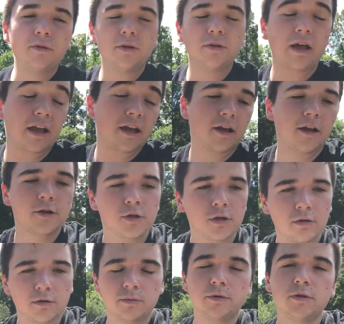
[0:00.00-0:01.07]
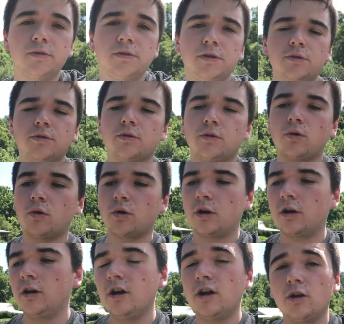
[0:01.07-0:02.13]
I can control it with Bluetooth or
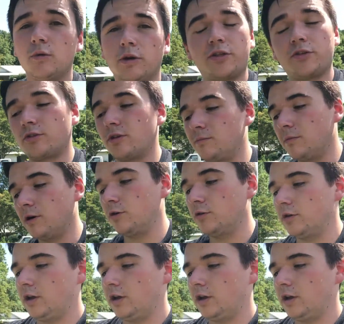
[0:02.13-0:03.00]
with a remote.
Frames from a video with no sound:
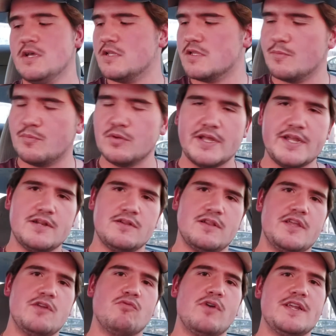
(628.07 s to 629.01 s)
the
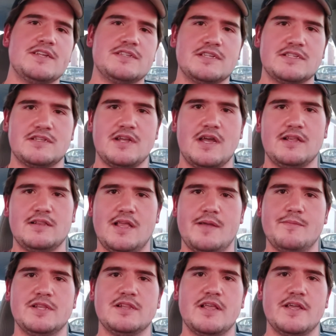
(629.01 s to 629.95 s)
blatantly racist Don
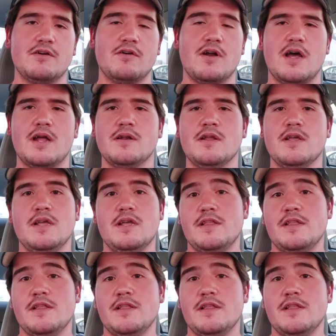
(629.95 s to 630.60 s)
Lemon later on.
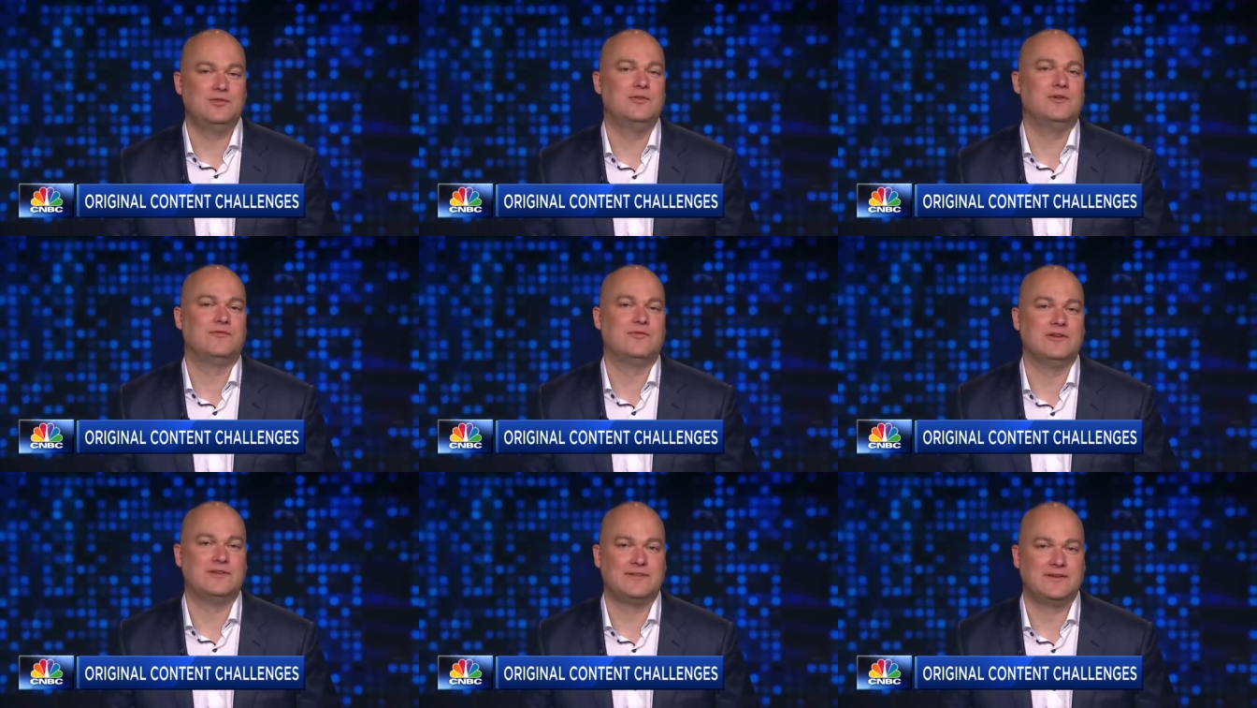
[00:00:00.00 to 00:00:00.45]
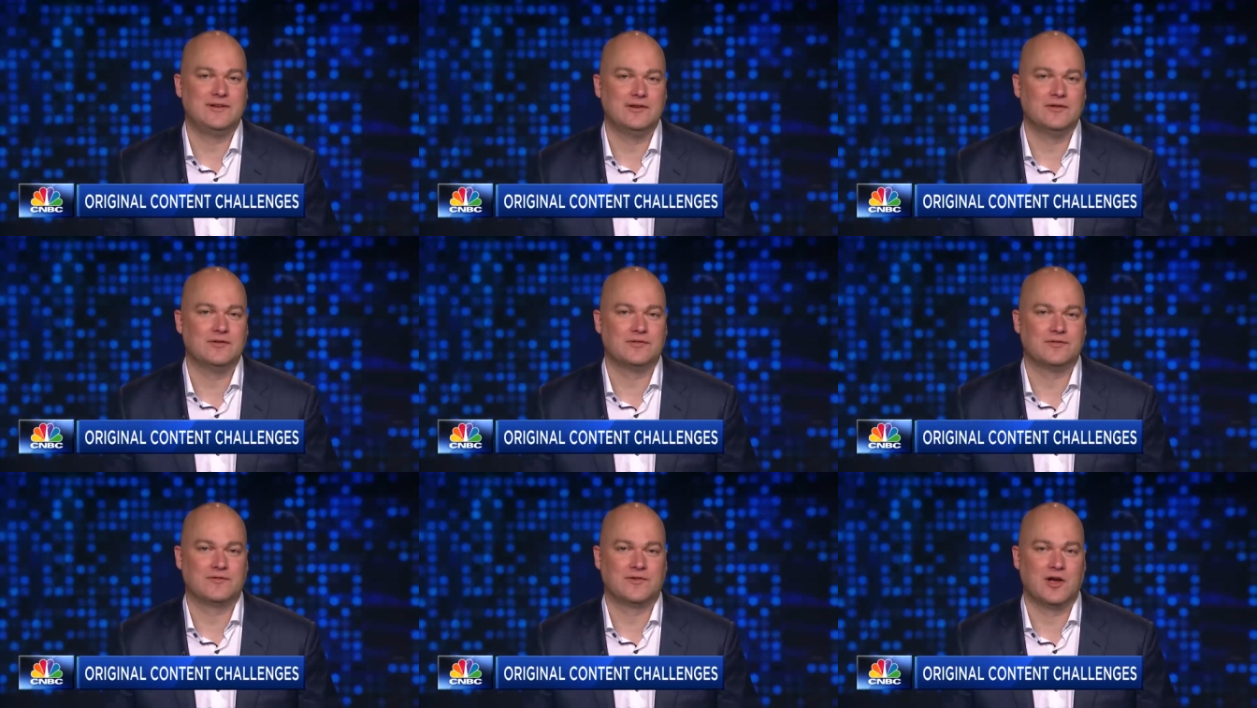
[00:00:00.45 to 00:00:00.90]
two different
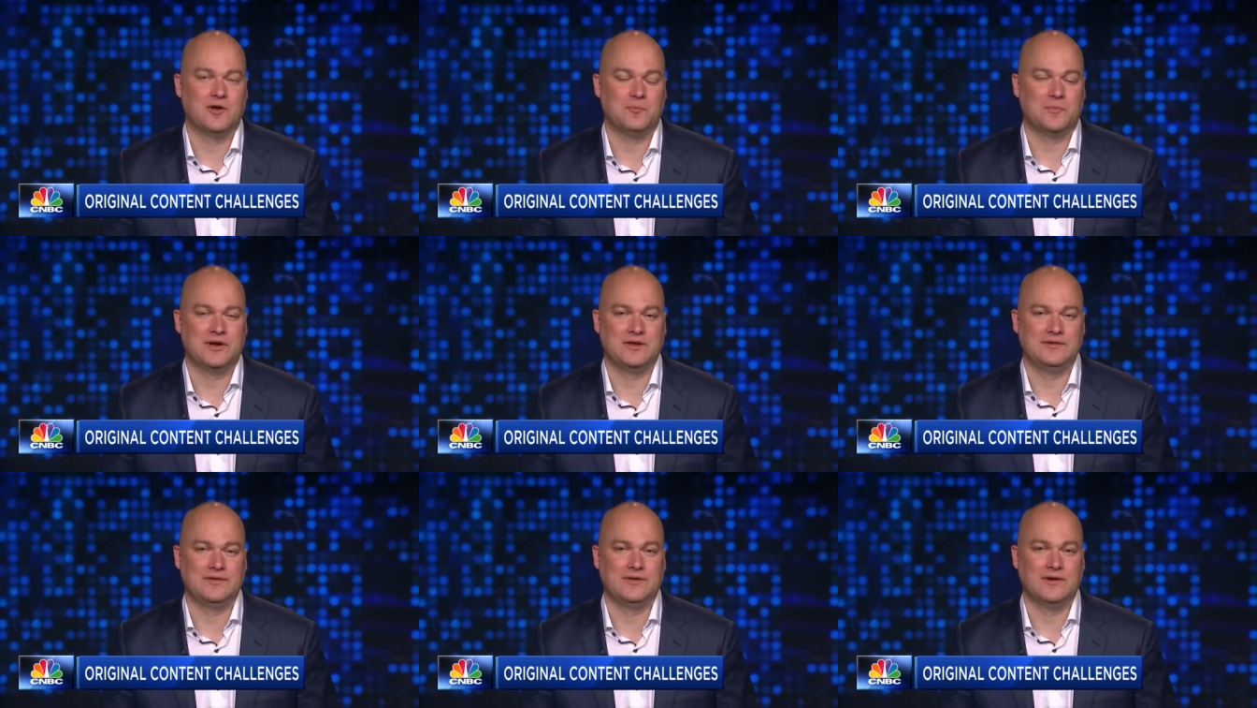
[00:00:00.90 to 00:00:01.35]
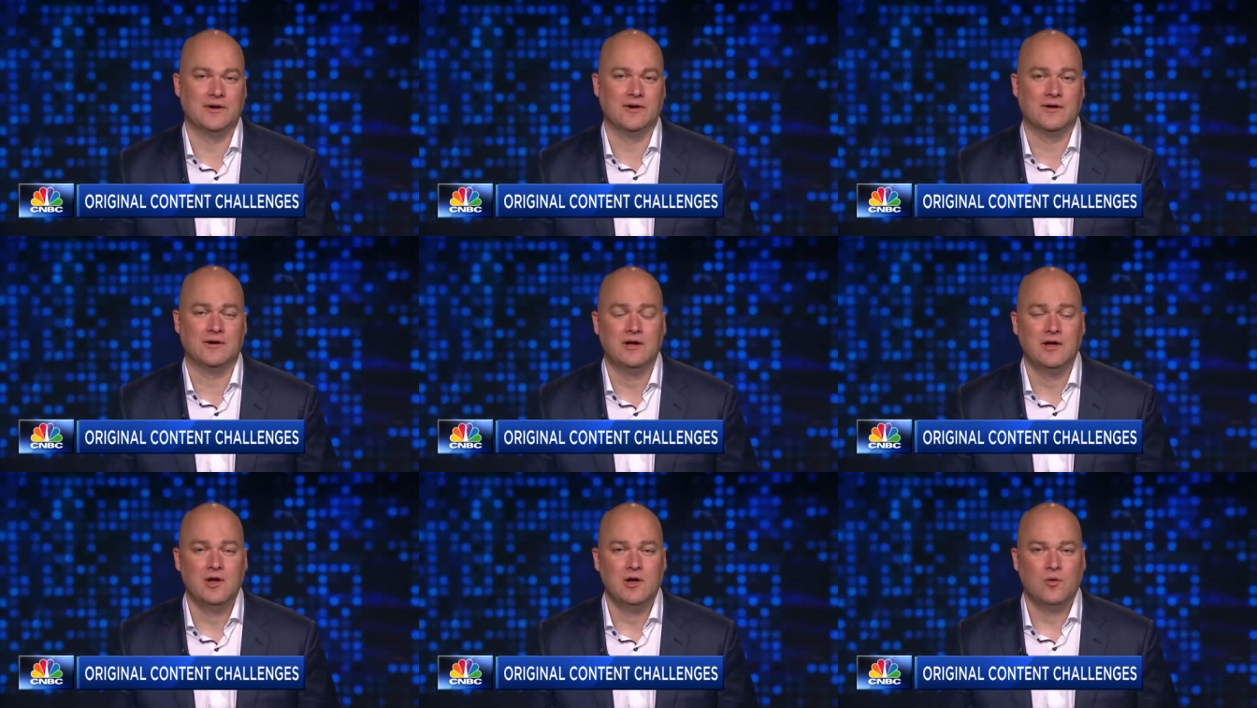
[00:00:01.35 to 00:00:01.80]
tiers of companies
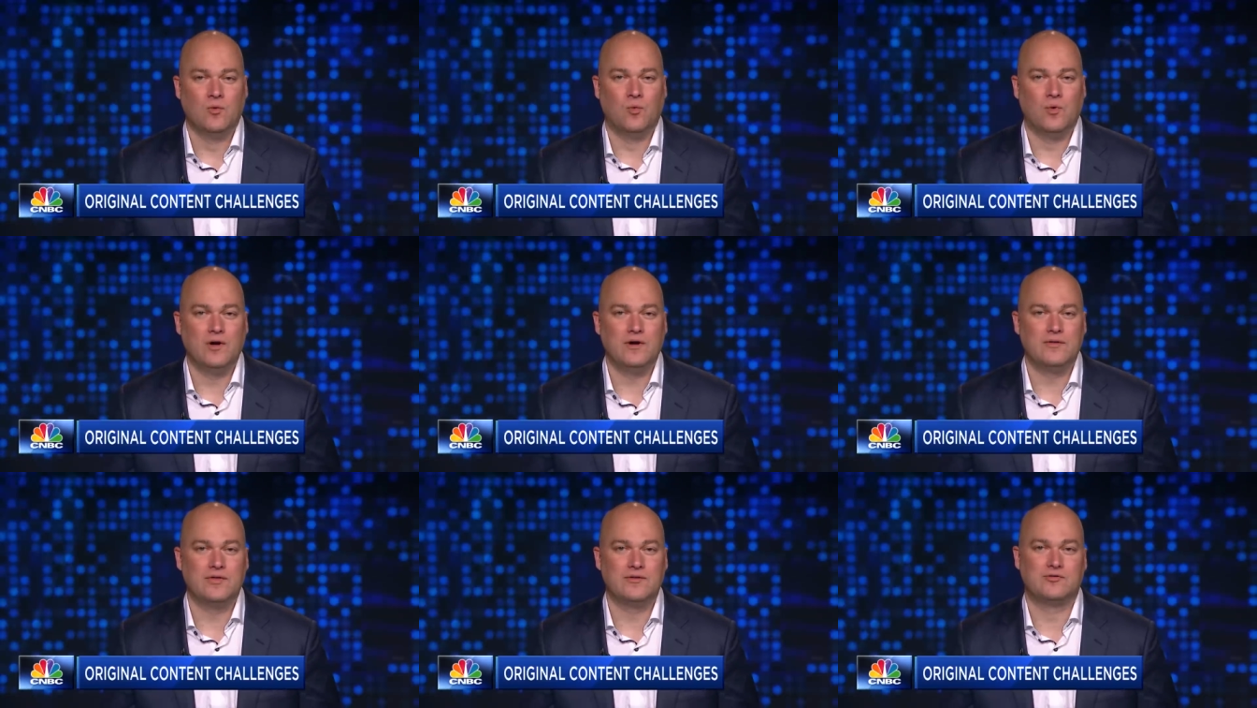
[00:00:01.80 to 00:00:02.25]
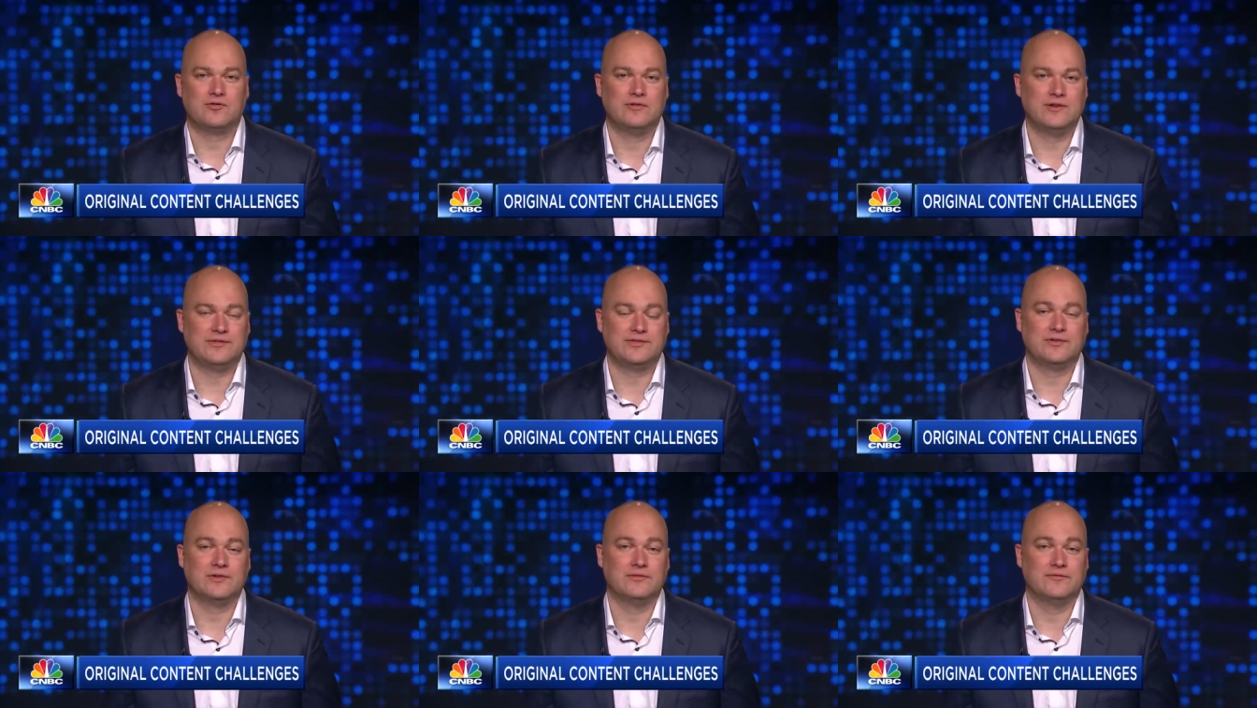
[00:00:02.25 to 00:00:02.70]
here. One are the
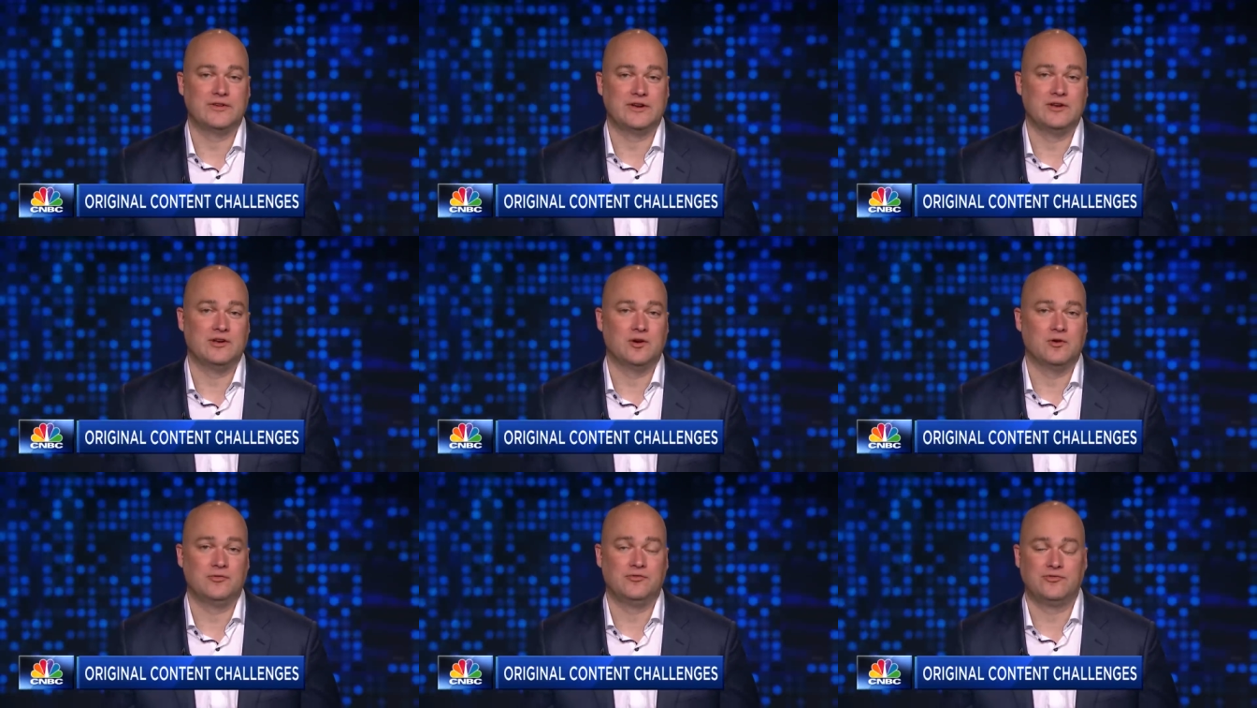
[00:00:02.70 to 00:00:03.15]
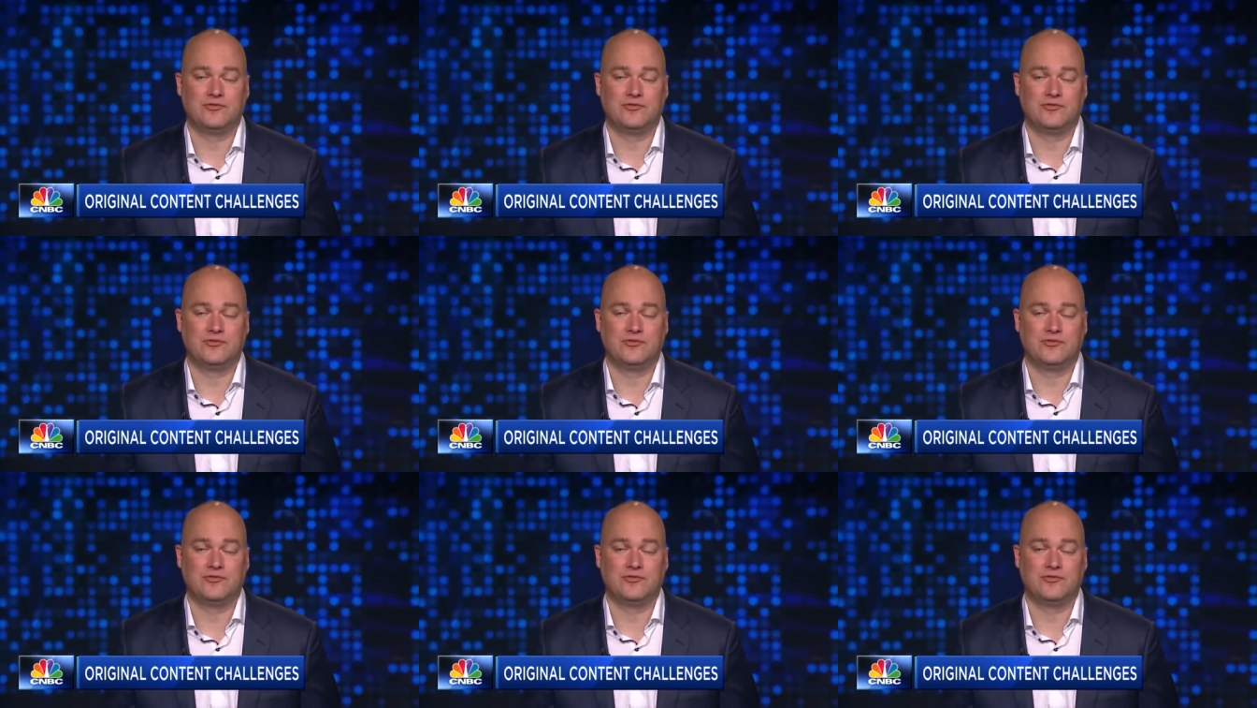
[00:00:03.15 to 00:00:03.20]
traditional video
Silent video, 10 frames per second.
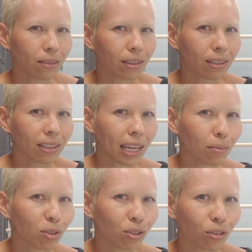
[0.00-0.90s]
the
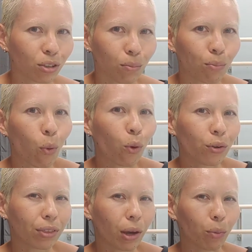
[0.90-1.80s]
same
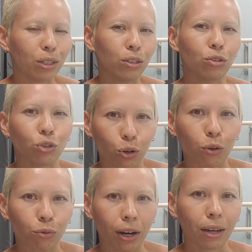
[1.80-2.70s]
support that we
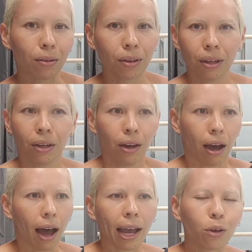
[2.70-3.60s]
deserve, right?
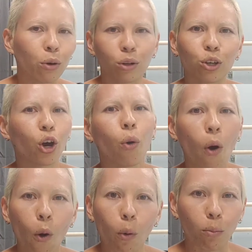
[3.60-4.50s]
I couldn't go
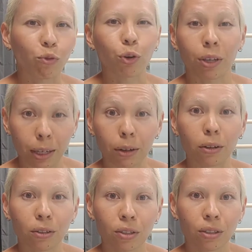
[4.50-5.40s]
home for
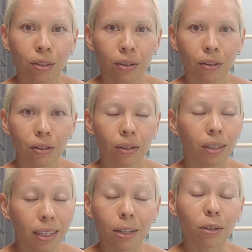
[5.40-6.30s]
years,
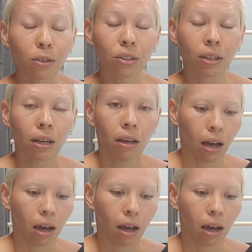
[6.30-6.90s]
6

Task item:
An exact transcription of the records above is needed, with no pictures included.

Task answer:
[0:00.00-0:01.07]
[0:01.07-0:02.13]
I can control it with Bluetooth or
[0:02.13-0:03.00]
with a remote.
Frames from a video with no sound:
(628.07 s to 629.01 s)
the
(629.01 s to 629.95 s)
blatantly racist Don
(629.95 s to 630.60 s)
Lemon later on.
[00:00:00.00 to 00:00:00.45]
[00:00:00.45 to 00:00:00.90]
two different
[00:00:00.90 to 00:00:01.35]
[00:00:01.35 to 00:00:01.80]
tiers of companies
[00:00:01.80 to 00:00:02.25]
[00:00:02.25 to 00:00:02.70]
here. One are the
[00:00:02.70 to 00:00:03.15]
[00:00:03.15 to 00:00:03.20]
traditional video
Silent video, 10 frames per second.
[0.00-0.90s]
the
[0.90-1.80s]
same
[1.80-2.70s]
support that we
[2.70-3.60s]
deserve, right?
[3.60-4.50s]
I couldn't go
[4.50-5.40s]
home for
[5.40-6.30s]
years,
[6.30-6.90s]
6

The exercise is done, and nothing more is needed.